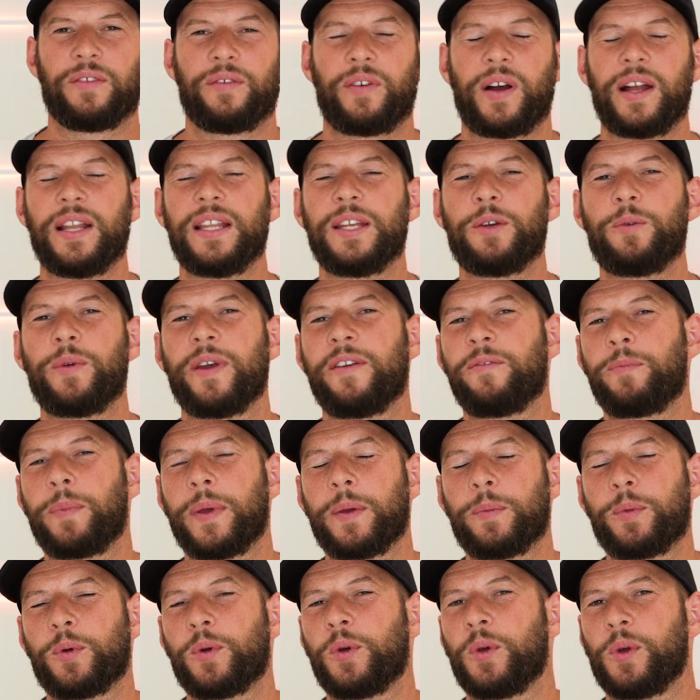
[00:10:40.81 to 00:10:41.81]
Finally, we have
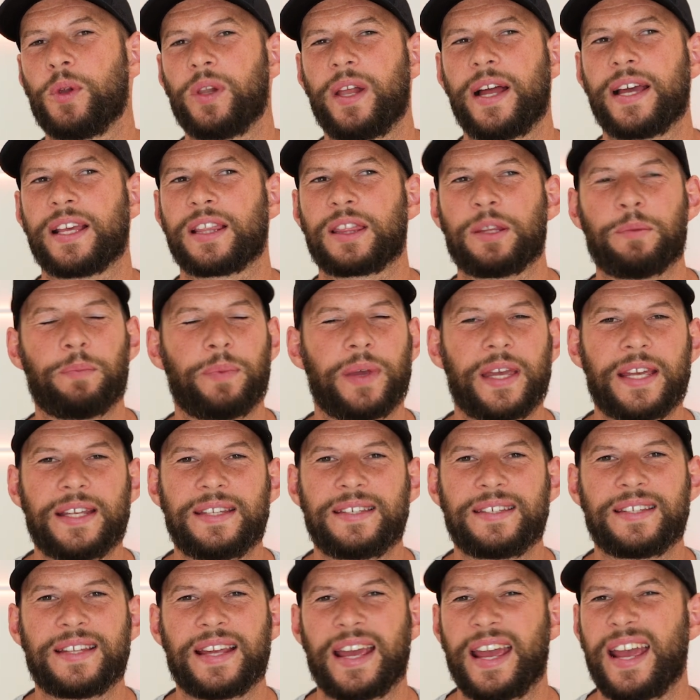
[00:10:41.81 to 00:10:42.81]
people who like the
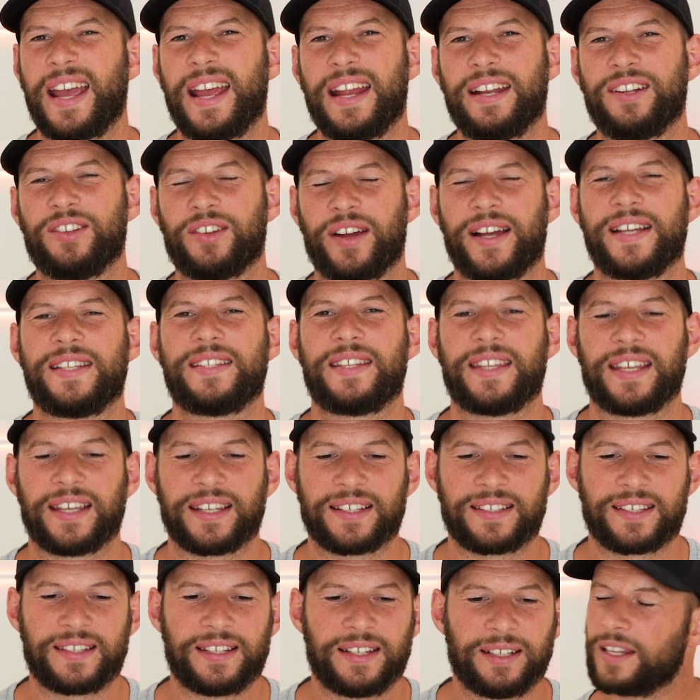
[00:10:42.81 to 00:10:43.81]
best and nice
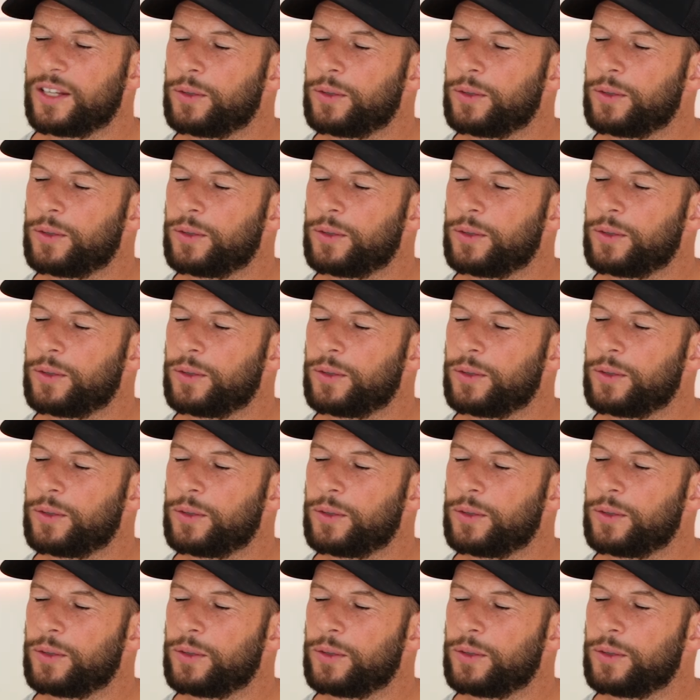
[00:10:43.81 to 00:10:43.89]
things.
════════
§ Exercise
Line for line, restate the data above and omit every picture.

§ Answer
[00:10:40.81 to 00:10:41.81]
Finally, we have
[00:10:41.81 to 00:10:42.81]
people who like the
[00:10:42.81 to 00:10:43.81]
best and nice
[00:10:43.81 to 00:10:43.89]
things.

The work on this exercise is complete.